I feel the echo of a smile pull over my lips, and my heart’s no longer getting by on barely there thumps. It’s beating steadily, healthily. No part of my body is stuck in permanent panic mode. Everything’s, well, peaceful. And when Gage isn’t driving me crazy, he does seem to have that peaceful effect on me.

“I met a boy,” I tell her like some giddy schoolgirl with a crush. “I met a boy, and he’s perfect, Mom. He’s kind and caring, and he’s great with Teague. He’s there when I need him, but he doesn’t always just fix things for me. He helps me fix things. He supports me; he believes in me. He just…he means a lot to me.”

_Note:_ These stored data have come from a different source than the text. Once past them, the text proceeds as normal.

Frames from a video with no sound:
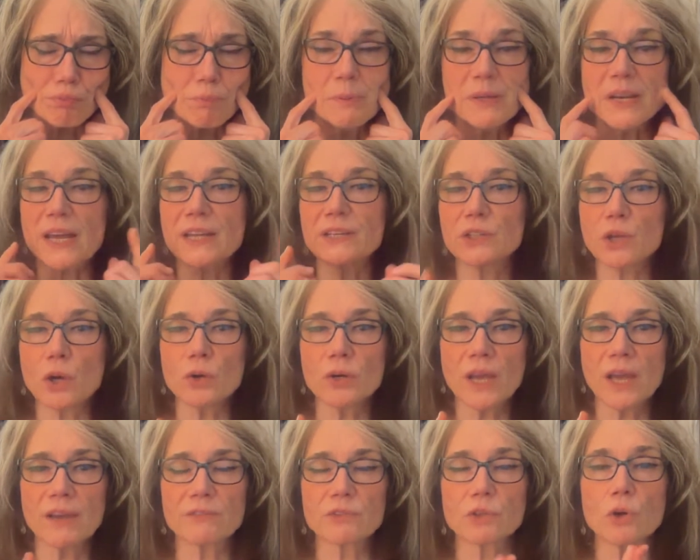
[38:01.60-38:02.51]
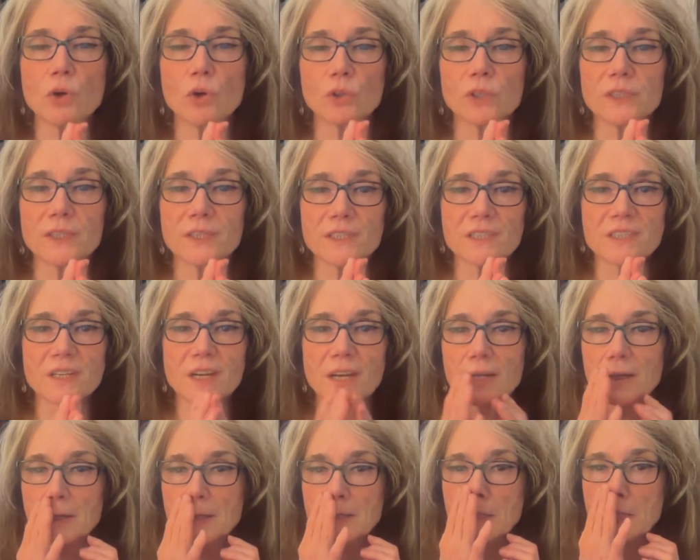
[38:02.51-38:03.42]
I don't have to hold it as
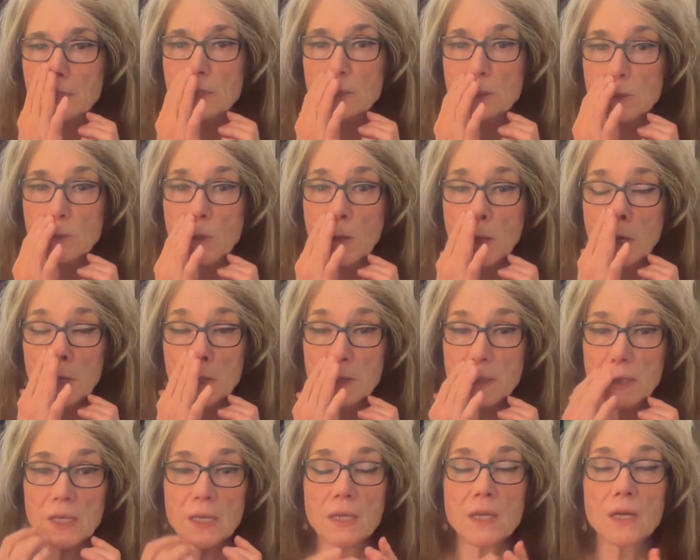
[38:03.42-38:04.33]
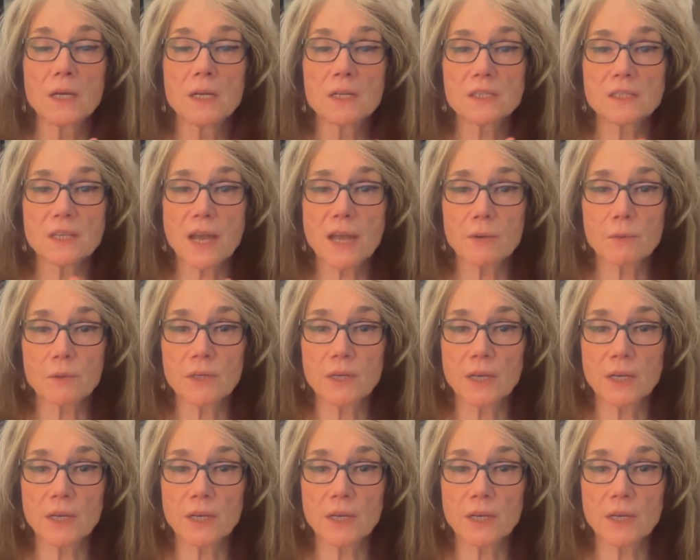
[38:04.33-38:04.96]
tight as I do on the siren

I’m not expecting my mother to weigh in at all, but she does, and it’s like a bellows blowing on the burning coals of my admiration, feeding the fire that Gage has reignited within me. She caresses my cheek, and now that my eyes have adjusted to the darkness, I can clearly see the wide, toothy smile that uplifts her cheeks.

“That’s all I’ve ever wanted for you.”

Maybe it’s because I’m an emotional wreck, but I swear I feel the tears regroup and scheme to plan another attack. “I like him. So much.”

Gage is the only person I see in my future. There’s nobody else. I don’t know what will happen with us, but he’s one of those rare people that comes along and just changes everything. He’s the kind of person who makes you fall back in love with life—the kind of person who alters your brain chemistry forever.

“Remember this feeling,” my mother replies softly. “Hold on to this happiness, Calista.”

And I do. I hold on to it more tightly than I’ve ever held on to anything in my entire life.